O quadro foi elaborado pela DGE com a finalidade de tornar visível o crescimento da população entre o período 1932-1944 e da população escolar no mesmo período. Argumentou-se que houve um aumento de 365.000 habitantes, enquanto que a população escolar primária aumentou 49.245 alunos. Assim, enquanto a população geral do Estado teve um aumento percentual de 35,8%, a população escolar primária aumentou de 85%.

O quadro seguinte, também elaborado pela Diretoria, teve por finalidade demonstrar o aumento da população e matrícula dos escolares entre os anos de 1932 a 1944 no Estado do Paraná:

Quadro 2. Aumento da população e matriculas escolares entre os anos de 1932 a 1944

Pelo demonstrativo, as matrículas aumentaram 142% a mais do que o aumento da população. Os dados mostram em termos numéricos o que o governo intervencionista realizou. Não se pode esquecer o grande aumento demográfico do Paraná, com o surgimento de vários municípios novos e a pressão da população no sentido de receber assistência escolar.

Além da higienização, o governo desse período preocupou-se com a questão da nacionalização, como já dito. Nos relatórios oficiais afirmou-se que:

O problema da nacionalização do ensino continua a ter sua solução sem nenhuma dificuldade por parte de quem quer que seja, graças ao Decreto de 10 de janeiro de 1938, do Estado, que regulamentou, em bases nacionalistas, o exercício do magistério particular, o qual por ser o 1º baixado após o advento da Constituição de 10 de novembro de 1937, serviu de modelo aos demais Estados que tinham idênticos problemas. (RELATÓRIO OFICIAL DO GOVERNO, 1932-1934).

O relatório se refere à unificação da grade curricular de ensino para todas as escolas do Estado. O objetivo era atingir as escolas particulares ou “escolas de imigração”, como disse Lúcio Kreutz.
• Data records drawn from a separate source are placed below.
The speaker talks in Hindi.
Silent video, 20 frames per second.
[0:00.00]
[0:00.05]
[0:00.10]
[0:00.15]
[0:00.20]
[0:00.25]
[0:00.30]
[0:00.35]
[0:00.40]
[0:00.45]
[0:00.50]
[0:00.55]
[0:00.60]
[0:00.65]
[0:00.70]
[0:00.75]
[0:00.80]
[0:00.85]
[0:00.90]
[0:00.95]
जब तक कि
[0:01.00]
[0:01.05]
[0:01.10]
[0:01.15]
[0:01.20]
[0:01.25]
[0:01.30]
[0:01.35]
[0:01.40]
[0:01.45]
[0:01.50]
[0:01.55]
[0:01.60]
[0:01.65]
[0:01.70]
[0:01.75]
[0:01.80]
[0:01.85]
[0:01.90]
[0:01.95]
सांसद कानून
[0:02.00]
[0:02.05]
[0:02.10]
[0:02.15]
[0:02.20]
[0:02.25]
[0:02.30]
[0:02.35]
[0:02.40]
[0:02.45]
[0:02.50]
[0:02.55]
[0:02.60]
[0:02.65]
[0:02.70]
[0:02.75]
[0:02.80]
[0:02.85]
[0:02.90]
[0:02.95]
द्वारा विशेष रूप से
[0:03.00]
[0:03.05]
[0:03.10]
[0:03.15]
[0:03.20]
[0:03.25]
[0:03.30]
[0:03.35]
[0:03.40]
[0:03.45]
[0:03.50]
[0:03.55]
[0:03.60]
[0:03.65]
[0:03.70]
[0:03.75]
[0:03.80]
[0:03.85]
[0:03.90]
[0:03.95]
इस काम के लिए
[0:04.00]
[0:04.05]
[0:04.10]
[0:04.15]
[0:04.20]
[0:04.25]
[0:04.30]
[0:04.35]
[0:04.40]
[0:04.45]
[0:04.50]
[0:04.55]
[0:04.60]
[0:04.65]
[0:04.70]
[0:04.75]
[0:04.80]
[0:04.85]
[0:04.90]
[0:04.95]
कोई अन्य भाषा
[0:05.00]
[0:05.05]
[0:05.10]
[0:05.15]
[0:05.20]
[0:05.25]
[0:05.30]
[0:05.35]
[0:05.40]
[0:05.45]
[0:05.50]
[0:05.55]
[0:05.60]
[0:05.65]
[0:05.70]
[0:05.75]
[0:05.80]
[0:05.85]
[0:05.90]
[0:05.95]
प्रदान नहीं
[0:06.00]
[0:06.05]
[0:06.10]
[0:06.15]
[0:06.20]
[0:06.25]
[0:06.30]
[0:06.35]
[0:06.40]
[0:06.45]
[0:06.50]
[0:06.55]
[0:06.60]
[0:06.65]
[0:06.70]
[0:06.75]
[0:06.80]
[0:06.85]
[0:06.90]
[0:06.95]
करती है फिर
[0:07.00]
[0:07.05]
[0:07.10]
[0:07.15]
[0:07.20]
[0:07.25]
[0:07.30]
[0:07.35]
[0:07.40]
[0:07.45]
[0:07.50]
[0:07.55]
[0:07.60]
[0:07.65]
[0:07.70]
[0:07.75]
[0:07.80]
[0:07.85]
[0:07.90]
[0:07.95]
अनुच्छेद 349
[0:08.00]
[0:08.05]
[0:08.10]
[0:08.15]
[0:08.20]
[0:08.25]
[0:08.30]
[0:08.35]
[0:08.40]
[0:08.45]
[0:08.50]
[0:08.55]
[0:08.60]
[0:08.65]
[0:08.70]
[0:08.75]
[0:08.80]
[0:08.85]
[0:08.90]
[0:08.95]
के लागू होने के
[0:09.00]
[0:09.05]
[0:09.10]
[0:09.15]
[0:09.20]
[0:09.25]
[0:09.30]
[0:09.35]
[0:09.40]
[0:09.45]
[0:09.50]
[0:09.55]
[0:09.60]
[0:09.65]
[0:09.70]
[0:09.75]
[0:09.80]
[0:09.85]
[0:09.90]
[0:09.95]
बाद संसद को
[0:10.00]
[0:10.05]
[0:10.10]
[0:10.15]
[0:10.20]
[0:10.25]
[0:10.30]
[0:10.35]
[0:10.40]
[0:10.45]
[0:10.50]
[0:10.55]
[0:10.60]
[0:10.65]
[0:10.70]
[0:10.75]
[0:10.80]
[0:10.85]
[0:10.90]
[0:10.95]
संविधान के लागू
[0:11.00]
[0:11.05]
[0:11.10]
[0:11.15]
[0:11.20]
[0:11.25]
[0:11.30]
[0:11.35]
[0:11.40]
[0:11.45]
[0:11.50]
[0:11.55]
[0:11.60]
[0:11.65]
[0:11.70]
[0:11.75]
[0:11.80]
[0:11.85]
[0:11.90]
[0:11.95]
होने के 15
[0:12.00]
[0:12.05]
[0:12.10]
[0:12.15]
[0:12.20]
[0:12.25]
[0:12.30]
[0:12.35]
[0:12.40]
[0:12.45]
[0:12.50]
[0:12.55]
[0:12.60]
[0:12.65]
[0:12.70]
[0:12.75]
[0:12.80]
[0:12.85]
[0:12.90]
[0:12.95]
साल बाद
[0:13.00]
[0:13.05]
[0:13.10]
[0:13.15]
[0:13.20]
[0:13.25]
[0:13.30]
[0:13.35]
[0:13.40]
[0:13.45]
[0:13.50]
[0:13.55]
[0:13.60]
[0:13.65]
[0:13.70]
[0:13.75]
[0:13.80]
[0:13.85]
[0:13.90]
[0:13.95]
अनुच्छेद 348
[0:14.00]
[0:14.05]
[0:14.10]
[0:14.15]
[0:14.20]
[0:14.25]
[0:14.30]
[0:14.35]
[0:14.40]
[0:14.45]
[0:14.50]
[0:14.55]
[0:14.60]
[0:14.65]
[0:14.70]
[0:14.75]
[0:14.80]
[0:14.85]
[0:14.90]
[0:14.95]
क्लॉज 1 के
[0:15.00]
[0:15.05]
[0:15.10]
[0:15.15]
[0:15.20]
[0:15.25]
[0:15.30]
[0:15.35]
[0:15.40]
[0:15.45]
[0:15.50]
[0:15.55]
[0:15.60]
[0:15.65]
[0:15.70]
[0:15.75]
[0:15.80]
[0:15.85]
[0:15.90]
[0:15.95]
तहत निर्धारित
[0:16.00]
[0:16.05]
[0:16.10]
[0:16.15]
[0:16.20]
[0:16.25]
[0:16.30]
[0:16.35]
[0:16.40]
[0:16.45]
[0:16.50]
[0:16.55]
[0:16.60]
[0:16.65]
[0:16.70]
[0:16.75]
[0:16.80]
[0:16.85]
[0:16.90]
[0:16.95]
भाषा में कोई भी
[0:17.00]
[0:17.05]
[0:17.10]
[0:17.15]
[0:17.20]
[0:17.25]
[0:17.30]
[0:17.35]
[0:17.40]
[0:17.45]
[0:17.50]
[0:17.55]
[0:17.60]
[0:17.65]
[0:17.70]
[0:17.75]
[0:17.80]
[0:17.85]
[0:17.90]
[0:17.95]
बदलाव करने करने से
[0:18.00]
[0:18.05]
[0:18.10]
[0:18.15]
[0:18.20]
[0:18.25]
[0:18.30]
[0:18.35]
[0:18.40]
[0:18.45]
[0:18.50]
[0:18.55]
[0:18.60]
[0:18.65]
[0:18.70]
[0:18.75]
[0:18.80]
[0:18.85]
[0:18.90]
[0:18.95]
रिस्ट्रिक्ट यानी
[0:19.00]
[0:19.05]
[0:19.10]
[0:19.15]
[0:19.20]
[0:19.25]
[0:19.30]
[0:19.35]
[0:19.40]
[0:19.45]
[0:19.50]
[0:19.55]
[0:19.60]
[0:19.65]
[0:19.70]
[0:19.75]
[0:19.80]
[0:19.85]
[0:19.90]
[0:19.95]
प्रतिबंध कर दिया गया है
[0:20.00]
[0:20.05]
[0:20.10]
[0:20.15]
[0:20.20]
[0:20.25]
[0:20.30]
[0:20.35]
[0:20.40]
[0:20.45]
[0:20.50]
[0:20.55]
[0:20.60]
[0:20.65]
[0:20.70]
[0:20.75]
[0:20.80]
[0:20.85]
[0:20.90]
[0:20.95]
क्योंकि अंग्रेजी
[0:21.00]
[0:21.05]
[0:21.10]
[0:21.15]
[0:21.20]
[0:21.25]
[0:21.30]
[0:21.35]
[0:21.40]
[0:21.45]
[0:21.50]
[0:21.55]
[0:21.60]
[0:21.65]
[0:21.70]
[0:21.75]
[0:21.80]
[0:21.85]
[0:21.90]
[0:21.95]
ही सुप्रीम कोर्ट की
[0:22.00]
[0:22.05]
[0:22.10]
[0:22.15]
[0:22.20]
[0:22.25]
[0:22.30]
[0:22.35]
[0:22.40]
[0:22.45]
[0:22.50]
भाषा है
A disciplinarização, nessa ação oficial, era a de impedir o ensino em língua não oficial, repelindo as práticas escolares fomentadas pelas várias etnias que compunham o mosaico étnico do Estado. Por essa ação

administrativa do interventor foram atingidas, de modo especial, as escolas do norte e do oeste do Estado.

O regulamento interno dos grupos escolares do Estado (Decreto nº 1874, de 29 de julho de 1932), fez a uniformização completa do ensino primário em todo o Estado, em especial pela sua rigidez quanto à orientação e ao conteúdo didático. É nesse contexto que fizeram sentido as expressões usadas pelo professor médico Aramis de Athayde, orador oficial da Associação Médica do Paraná, por ocasião da posse da primeira diretoria e evidenciando o pensamento da classe médica:

No domínio da eugenia, o campo de ação se nos apresenta mais sedutor, levando-nos a estudar o problema da regeneração humana, e mandando que se evitem, por todos os meios, os fatores de abastardamento de família e do agregado humano.

Nunca, como hoje, a ansia de perfeição da especie humana empolgou tanto a consciencia das élites condutoras, por isso que todos os espíritos esclarecidos vem cuidando com desvelado esmero desse magno problema de que depende, positivamente, a felicidade futura dos póvos. (REVISTA MEDICA DO PARANÁ. Anno II, n. 8 e 9. Agosto e Setembro de 1933, p. 271-272).

Educação e higiene são termos quase indistintos no seu discurso. A construção de povos felizes passava pela necessidade da racionalidade dos serviços nessas duas áreas, segundo se depreende de suas palavras.